▶ Data shown
********************
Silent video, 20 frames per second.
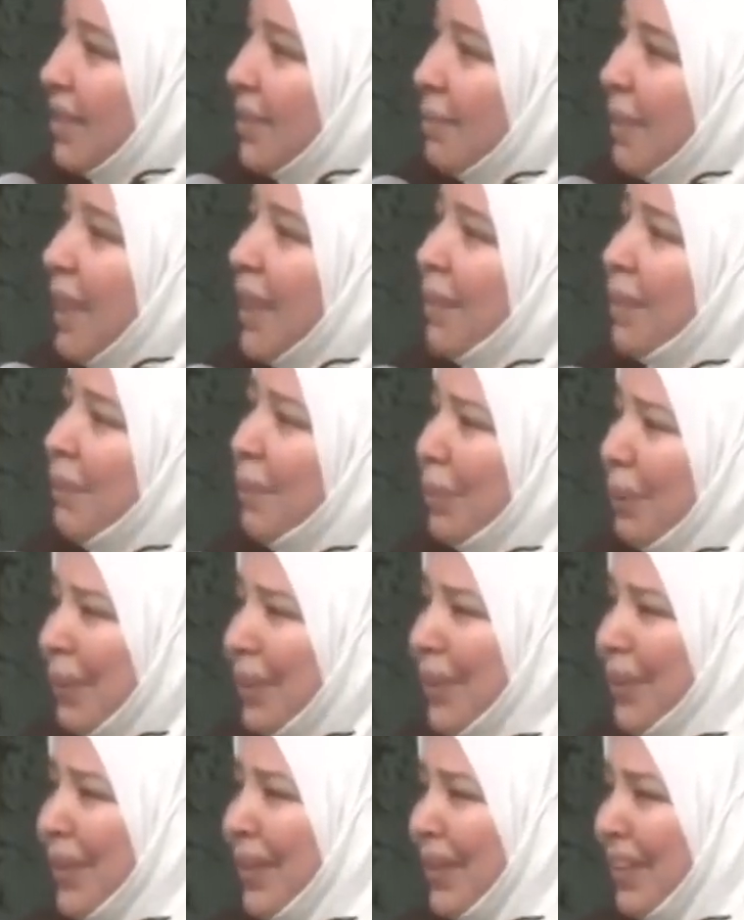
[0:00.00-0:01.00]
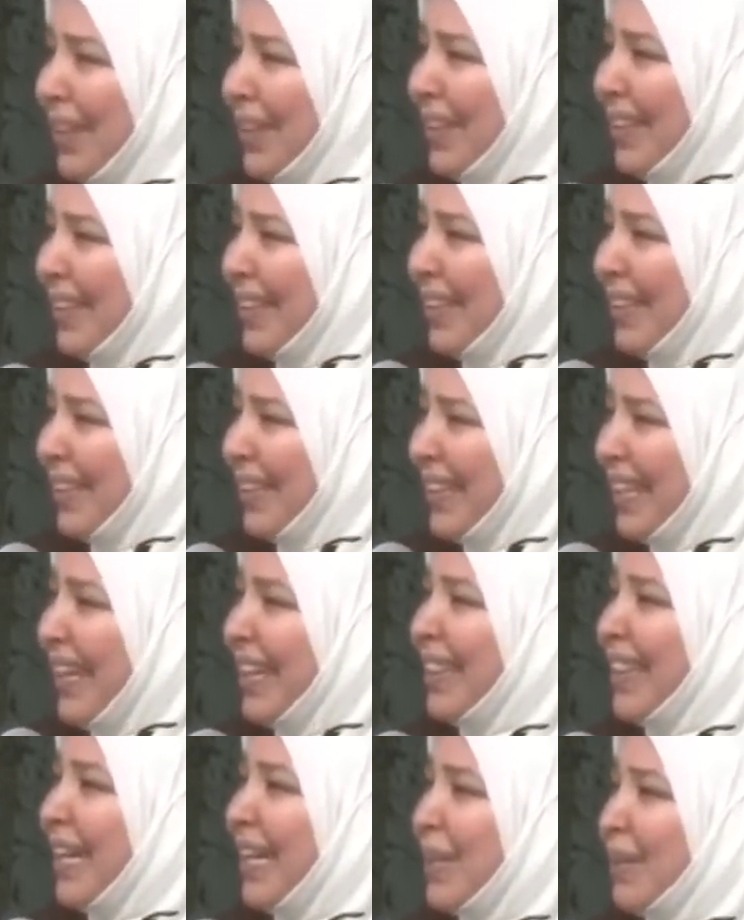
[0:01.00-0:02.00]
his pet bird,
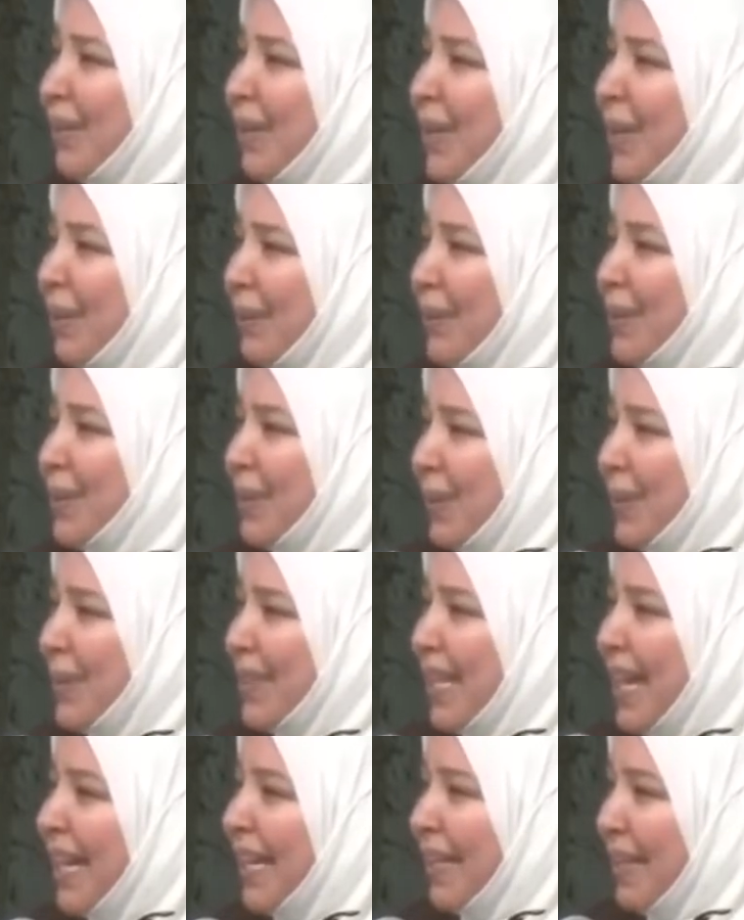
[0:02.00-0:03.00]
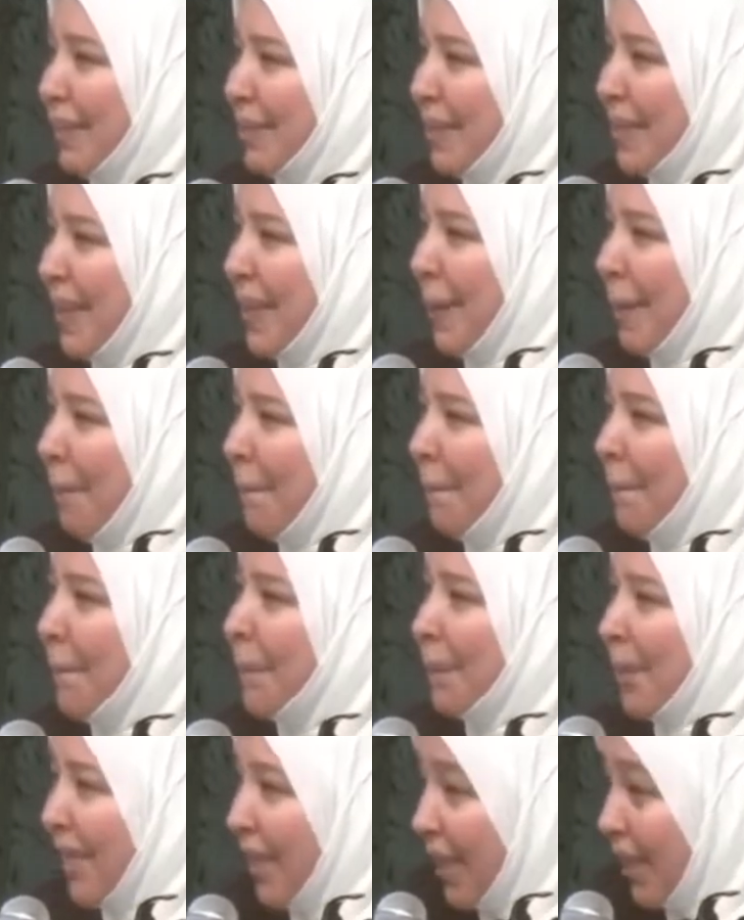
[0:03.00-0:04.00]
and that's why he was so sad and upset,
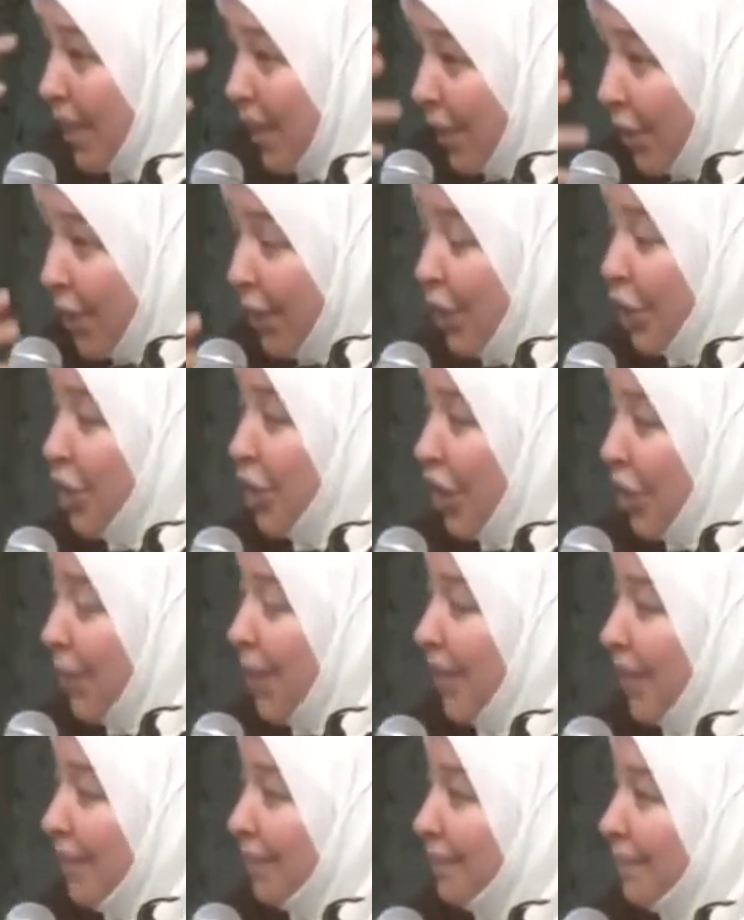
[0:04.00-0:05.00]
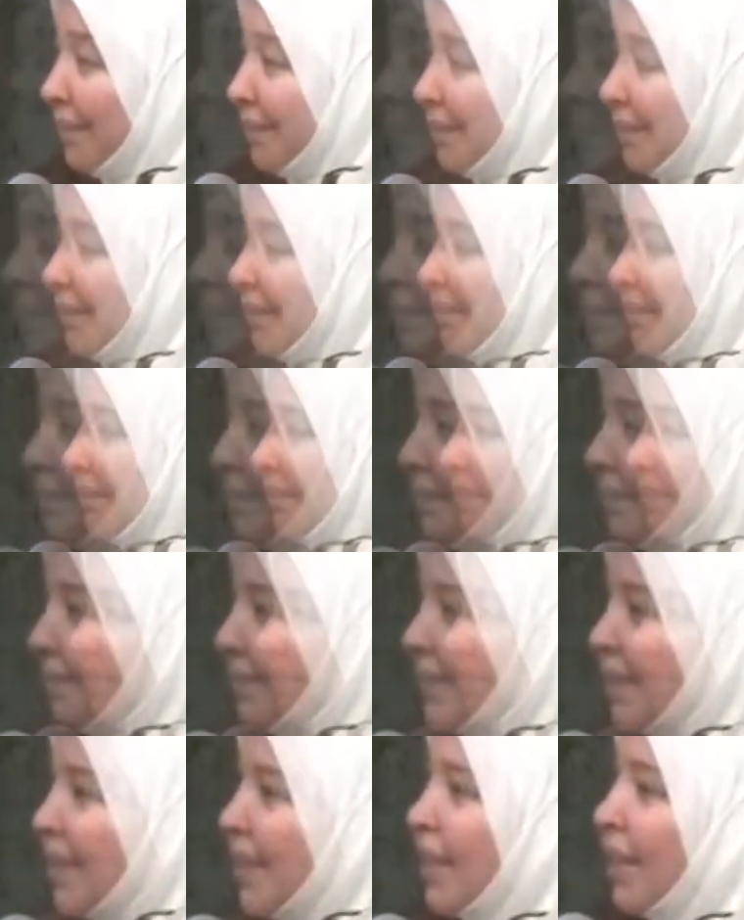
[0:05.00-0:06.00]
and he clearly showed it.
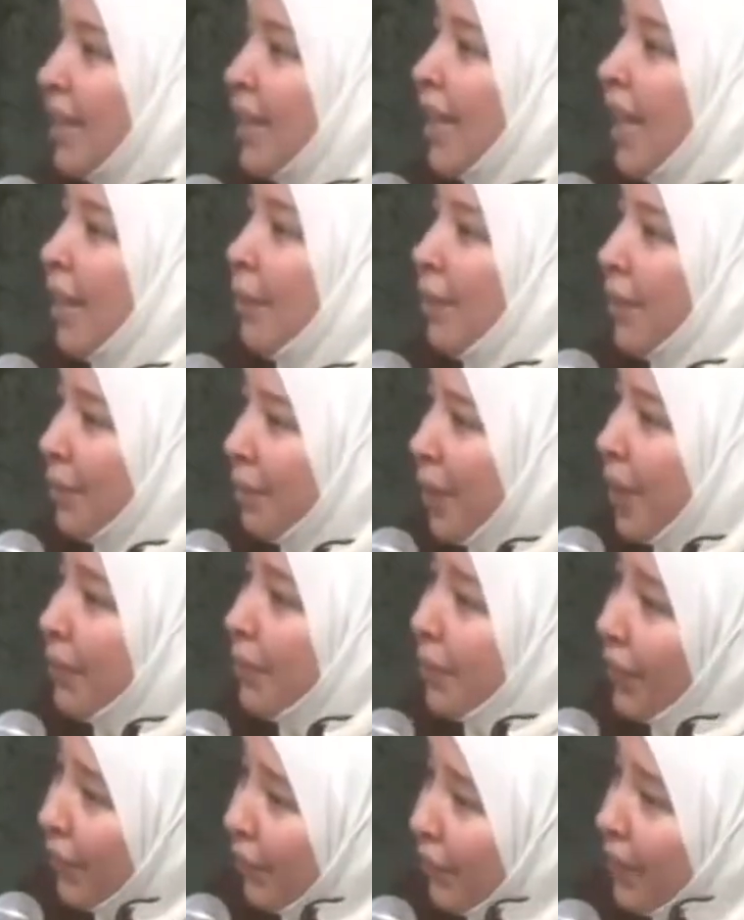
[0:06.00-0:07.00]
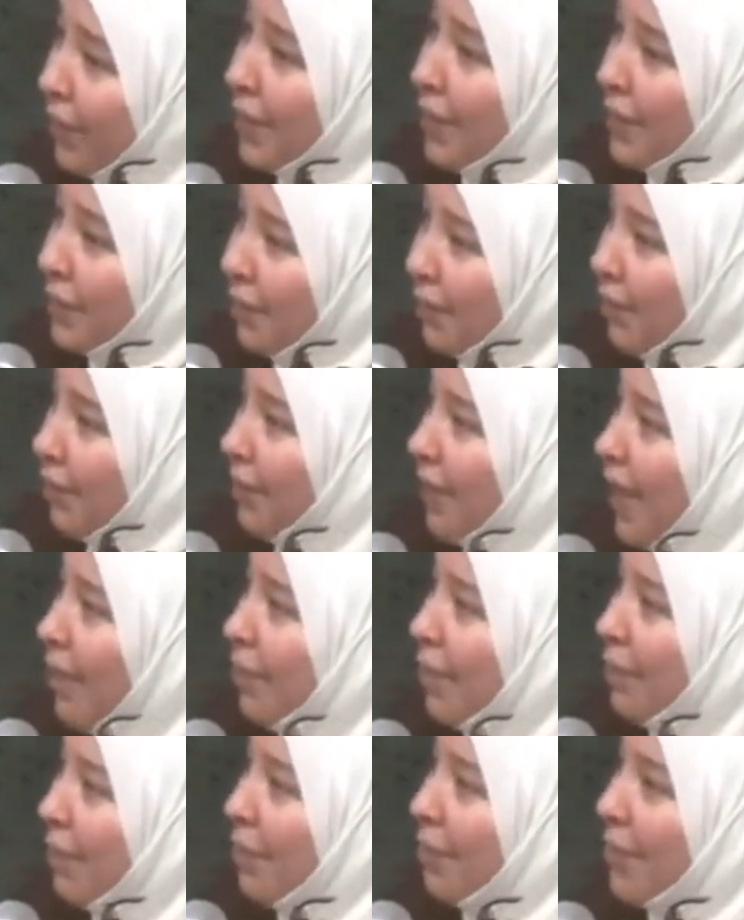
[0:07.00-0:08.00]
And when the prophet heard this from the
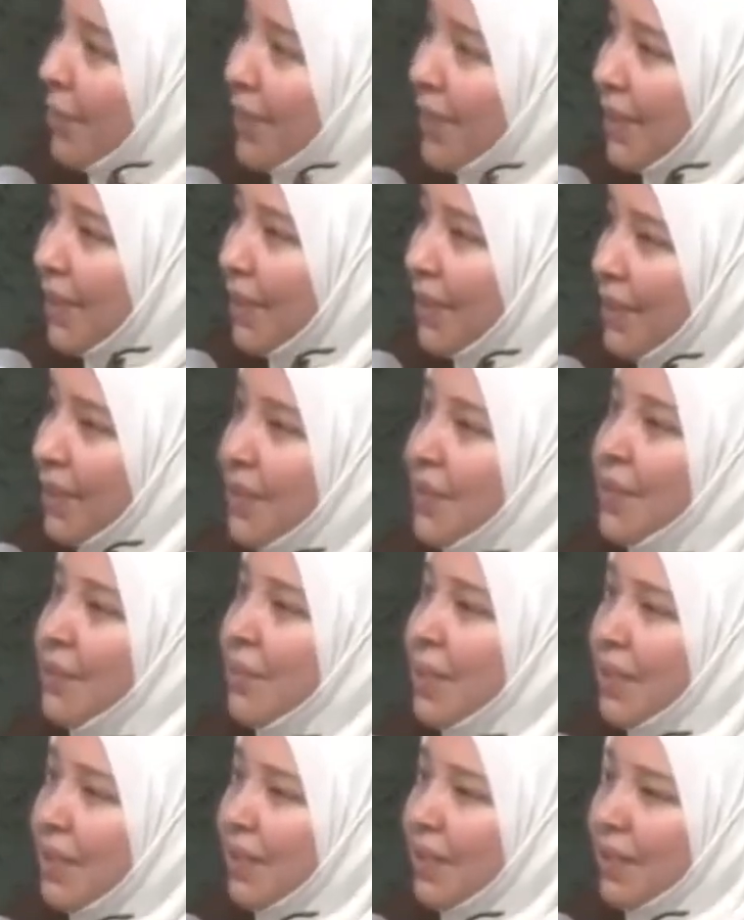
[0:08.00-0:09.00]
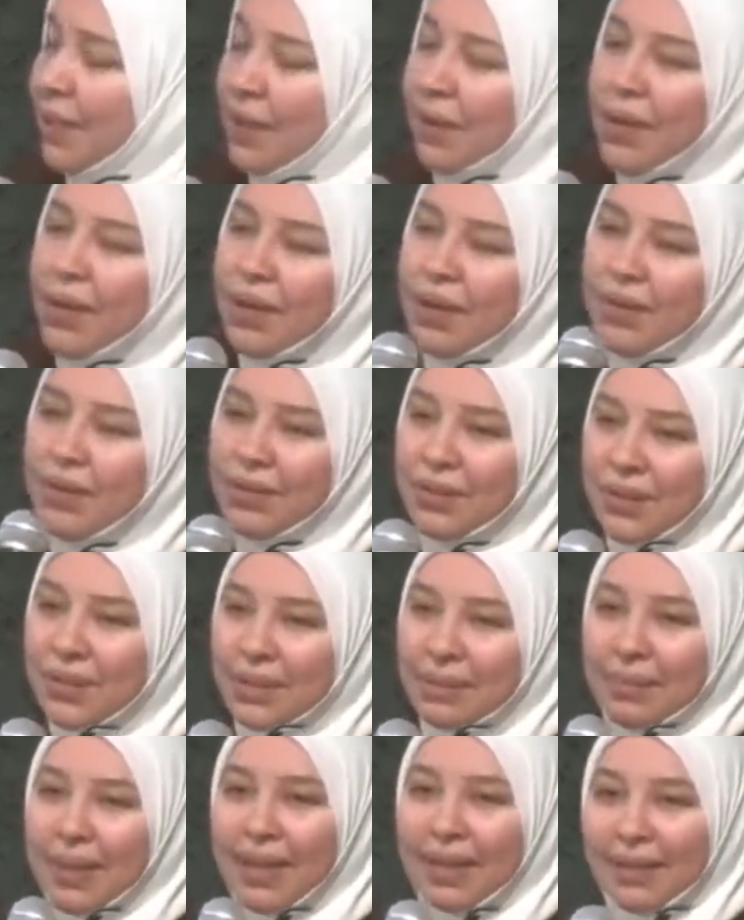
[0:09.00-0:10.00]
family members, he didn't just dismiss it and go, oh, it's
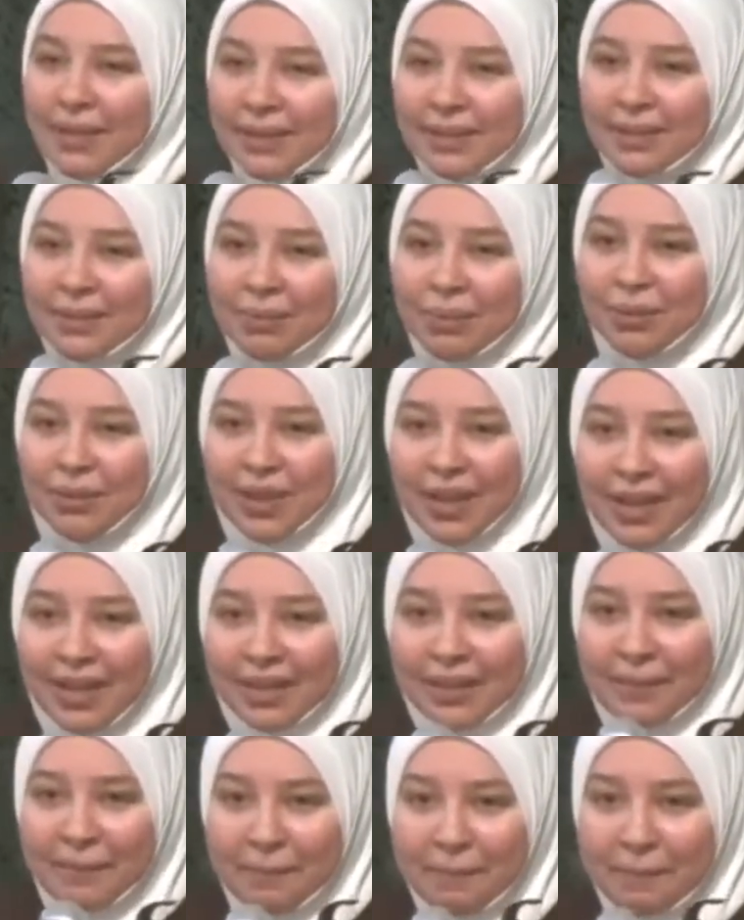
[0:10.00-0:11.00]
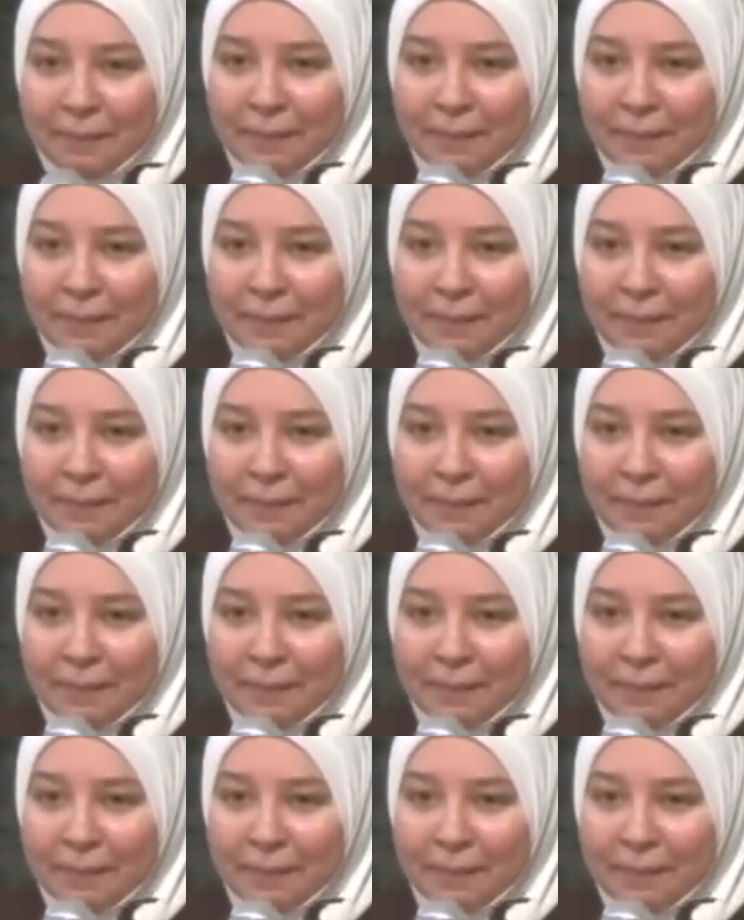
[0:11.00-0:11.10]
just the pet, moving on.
********************
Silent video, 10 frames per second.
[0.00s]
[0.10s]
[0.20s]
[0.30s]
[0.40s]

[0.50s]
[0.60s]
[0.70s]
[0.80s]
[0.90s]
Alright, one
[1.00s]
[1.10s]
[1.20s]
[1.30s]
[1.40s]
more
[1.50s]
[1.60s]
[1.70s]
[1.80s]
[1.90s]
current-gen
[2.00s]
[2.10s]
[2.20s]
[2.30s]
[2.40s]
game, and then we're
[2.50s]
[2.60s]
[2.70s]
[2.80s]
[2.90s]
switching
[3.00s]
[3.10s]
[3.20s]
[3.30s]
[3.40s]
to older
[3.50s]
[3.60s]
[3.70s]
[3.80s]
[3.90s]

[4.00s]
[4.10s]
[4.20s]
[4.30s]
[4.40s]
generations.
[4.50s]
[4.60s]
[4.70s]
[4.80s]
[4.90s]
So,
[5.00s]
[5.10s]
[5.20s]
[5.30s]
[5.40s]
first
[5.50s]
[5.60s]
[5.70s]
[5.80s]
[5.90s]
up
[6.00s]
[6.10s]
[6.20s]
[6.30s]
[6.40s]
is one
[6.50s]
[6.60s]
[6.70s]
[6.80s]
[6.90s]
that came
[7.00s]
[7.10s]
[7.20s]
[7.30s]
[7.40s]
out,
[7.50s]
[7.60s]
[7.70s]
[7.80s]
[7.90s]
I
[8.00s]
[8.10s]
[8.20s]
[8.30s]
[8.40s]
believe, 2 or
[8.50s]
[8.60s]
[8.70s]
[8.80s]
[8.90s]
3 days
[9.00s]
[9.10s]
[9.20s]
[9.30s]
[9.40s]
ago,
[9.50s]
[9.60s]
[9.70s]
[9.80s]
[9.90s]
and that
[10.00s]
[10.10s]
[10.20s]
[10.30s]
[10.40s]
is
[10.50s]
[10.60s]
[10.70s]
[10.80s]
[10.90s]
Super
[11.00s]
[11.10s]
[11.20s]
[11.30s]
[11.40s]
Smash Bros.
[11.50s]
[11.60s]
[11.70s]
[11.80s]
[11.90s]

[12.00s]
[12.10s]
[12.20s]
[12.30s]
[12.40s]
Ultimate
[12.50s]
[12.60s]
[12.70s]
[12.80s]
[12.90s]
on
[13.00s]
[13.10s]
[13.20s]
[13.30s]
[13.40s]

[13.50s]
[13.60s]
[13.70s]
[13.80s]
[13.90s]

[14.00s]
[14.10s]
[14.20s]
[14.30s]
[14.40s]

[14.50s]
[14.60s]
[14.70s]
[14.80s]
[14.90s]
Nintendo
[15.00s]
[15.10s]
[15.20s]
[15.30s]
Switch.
********************
▶ Problem details
Show each line of the material above where "second" occurs.

▶ Exercise result
Silent video, 20 frames per second.
Silent video, 10 frames per second.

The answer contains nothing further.